Well, I don't like (most) Diver's on the whole, but I agree 100% with Mach. :thumbsup:


----------



## sheepshearer (Oct 27, 2009)

Monster - it may not be a statement people like, but it's a statement 

when you wear it you always know you've got it on. you may not want that every day of course.

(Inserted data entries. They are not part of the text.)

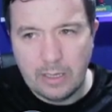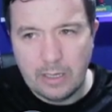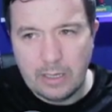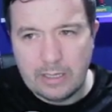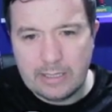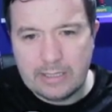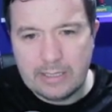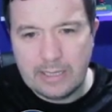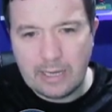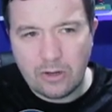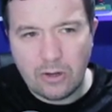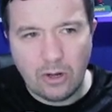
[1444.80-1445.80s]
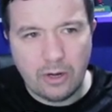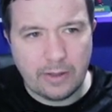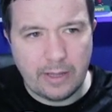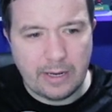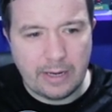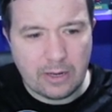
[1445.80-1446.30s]
You see that corner
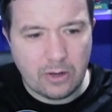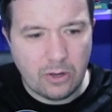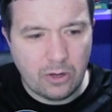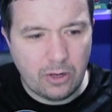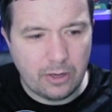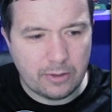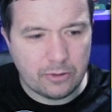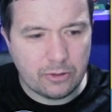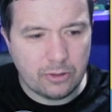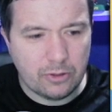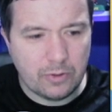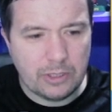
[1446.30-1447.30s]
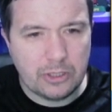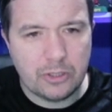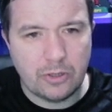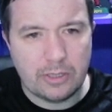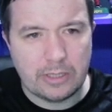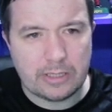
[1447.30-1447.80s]
then, that corner. I'm just going to quickly show
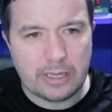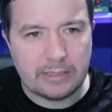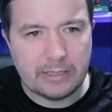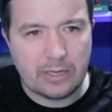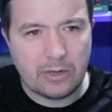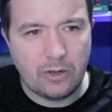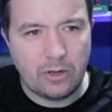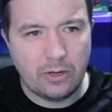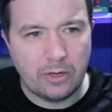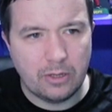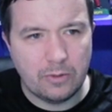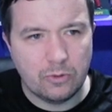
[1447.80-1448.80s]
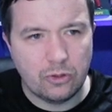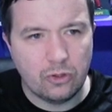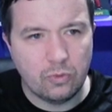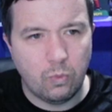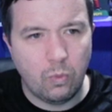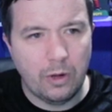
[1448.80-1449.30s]
you this, guys. That corner, there was
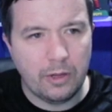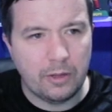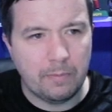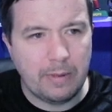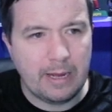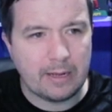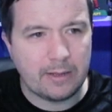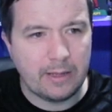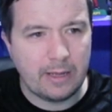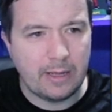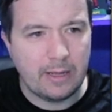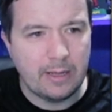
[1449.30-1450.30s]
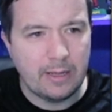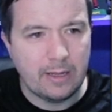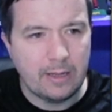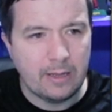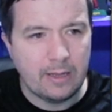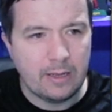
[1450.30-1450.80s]
just one at the back there.
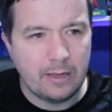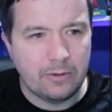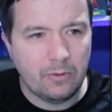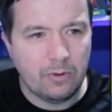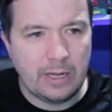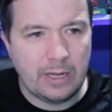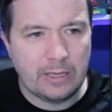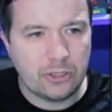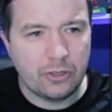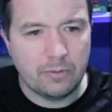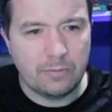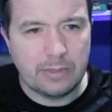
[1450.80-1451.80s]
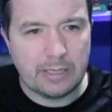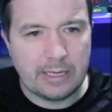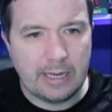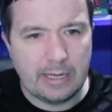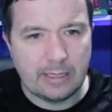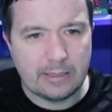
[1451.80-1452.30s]
Don't, shouldn't be the
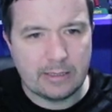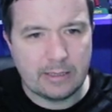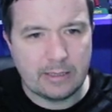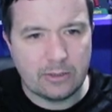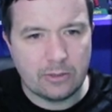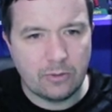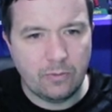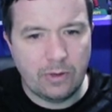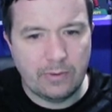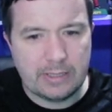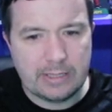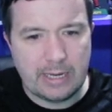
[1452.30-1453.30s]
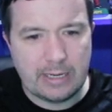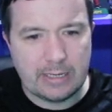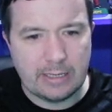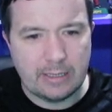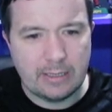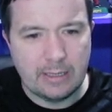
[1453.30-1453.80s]
case. So if we're
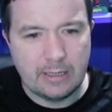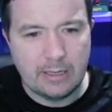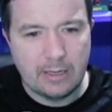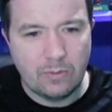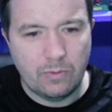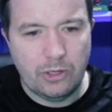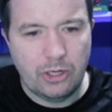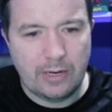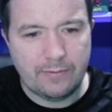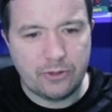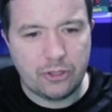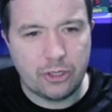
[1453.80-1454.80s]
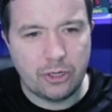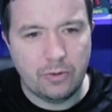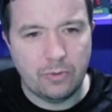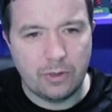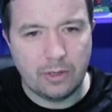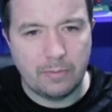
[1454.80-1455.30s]
attacking, we should have two
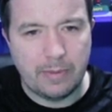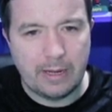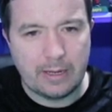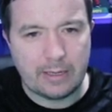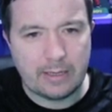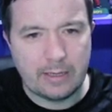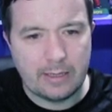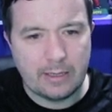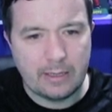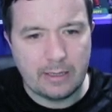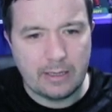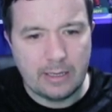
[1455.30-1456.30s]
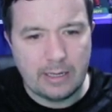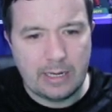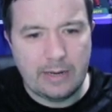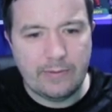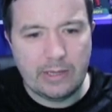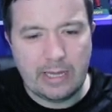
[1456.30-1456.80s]
at the back.
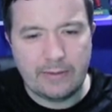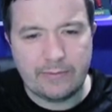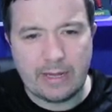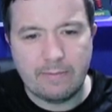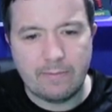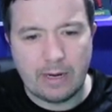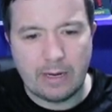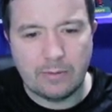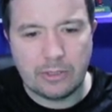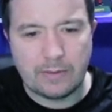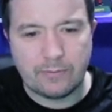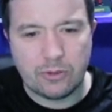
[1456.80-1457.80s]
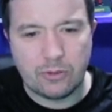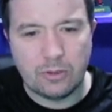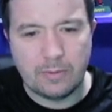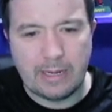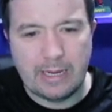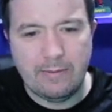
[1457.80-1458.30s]
Even left and right, we should have two at the
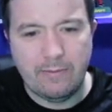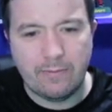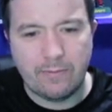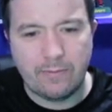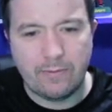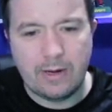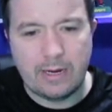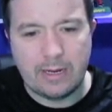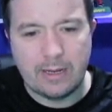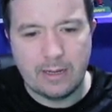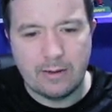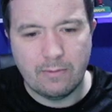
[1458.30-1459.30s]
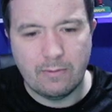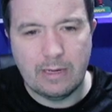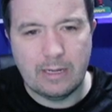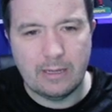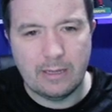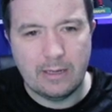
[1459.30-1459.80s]
back. Even three,
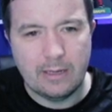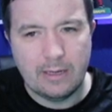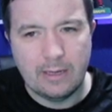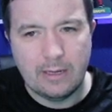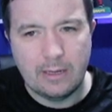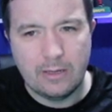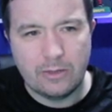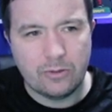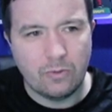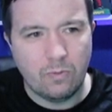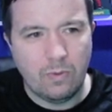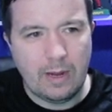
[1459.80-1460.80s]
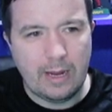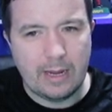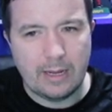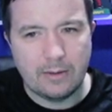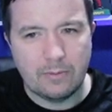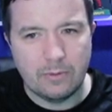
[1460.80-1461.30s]
really. So
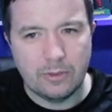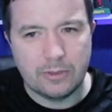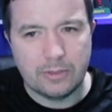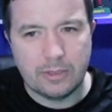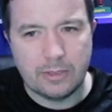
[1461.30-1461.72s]
why was...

mine is relentlessly accurate.

Orient doesn't float my boat - understated even in orange


----------



## jezz59 (Nov 1, 2009)

pugster said:


> save your money and get one of these instead


Because the watches in question are so evenly matched, your O&W ID3077 is the perfect solution.Ive got one as well! ETA 2824,saphire crystal, highly decent bracelet with screw out pins, Id read somewhere that its the same casing as a Rolex sub! even if thats not correct they are a little gem!


----------



## Damian (Jan 22, 2010)

jezz59 said:


> pugster said:
> 
> 
> > save your money and get one of these instead
> ...


Although the O&W is a fantastic watch its over double the price of the Orient and Monster.


----------



## AlexC1981 (Jul 26, 2009)

I would choose the Orient out of those two.


----------



## owain (Mar 7, 2009)

I did have my Orient for sale, but have changed my mind now. I put it on an orange maratac earlier and took a few pics. Sunglasses at the ready!

Unfortunately, I managed to drop the watch afterwards and scratched the crystal slightly which is annoying. Oh well, it can be my beater now


----------



## mach 0.0013137 (Jan 10, 2005)

Maybe it`s time to change the nick name of the Seiko, how about calling it the Orange Hag?










:lol:


----------



## mach 0.0013137 (Jan 10, 2005)

mach 0.0013137 said:


> Maybe it`s time to change the nick name of the Seiko, how about calling it the Orange Hag?
> 
> 
> 
> ...


It even has it`s own unsightly wort...


----------



## wookie (Apr 27, 2009)

Monster, monster, monster...... just can't get past that "came free with a packet of ciggies look" of the mako. it's that awful crest. but if want something for your nan to wear to bingo, the mako should be tough enough, well almost :tongue2:


----------



## wookie (Apr 27, 2009)

wookie said:


> Monster, monster, monster...... just can't get past that "came free with a packet of ciggies look" of the mako. it's that awful crest. but if want something for your nan to wear to bingo, the mako should be tough enough, well almost :tongue2:


----------



## owain (Mar 7, 2009)

wookie said:


> wookie said:
> 
> 
> > Monster, monster, monster...... just can't get past that "came free with a packet of ciggies look" of the mako. it's that awful crest. but if want something for your nan to wear to bingo, the mako should be tough enough, well almost :tongue2:


I'd never noticed the similarity before


----------



## mach 0.0013137 (Jan 10, 2005)

I quite like the Orient logo & its apparent likeness to another doesn`t bother me at all.


----------



## BondandBigM (Apr 4, 2007)

mach 0.0013137 said:


> Context is all important here, hard to believe though it is there are watches out there that are even uglier then the Monster...


Have you seen one in the metal ????

Surprisingly they are really nice watches, Big M tried one on and she thought it was gorgeous unfortunately for her I was about forty grand or so short otherwise it would have been in the watch box  Dare I say the pictures don't do it justice and not just because it's a Rolex either :lol:

As for the original question the Monster was one of the most awful watches I owned so buy an Orient :lol:


----------



## mach 0.0013137 (Jan 10, 2005)

BondandBigM said:


> mach 0.0013137 said:
> 
> 
> > Context is all important here, hard to believe though it is there are watches out there that are even uglier then the Monster...
> ...


Some things you don`t need to see or do, you just know they are wrong :yucky: 



> As for the original question the Monster was one of the most awful watches I owned so buy an Orient :lol:


Mr Bond & I agreeing on a watch!?! :swoon:

*Nurse!!* I need my next injection, *NOW!!!* :doctor: :lol:


----------



## funtimefrankie (Sep 8, 2009)

One word

Orient

Nuff said!!!!

Frank


----------



## jl9139 (Apr 16, 2010)

Monster all the way


----------



## ibaranenko (Apr 10, 2010)

Do not hesitate and get the Orient!


----------



## jezz59 (Nov 1, 2009)

I`d just go for the orient, the movements are seriously acurate!


----------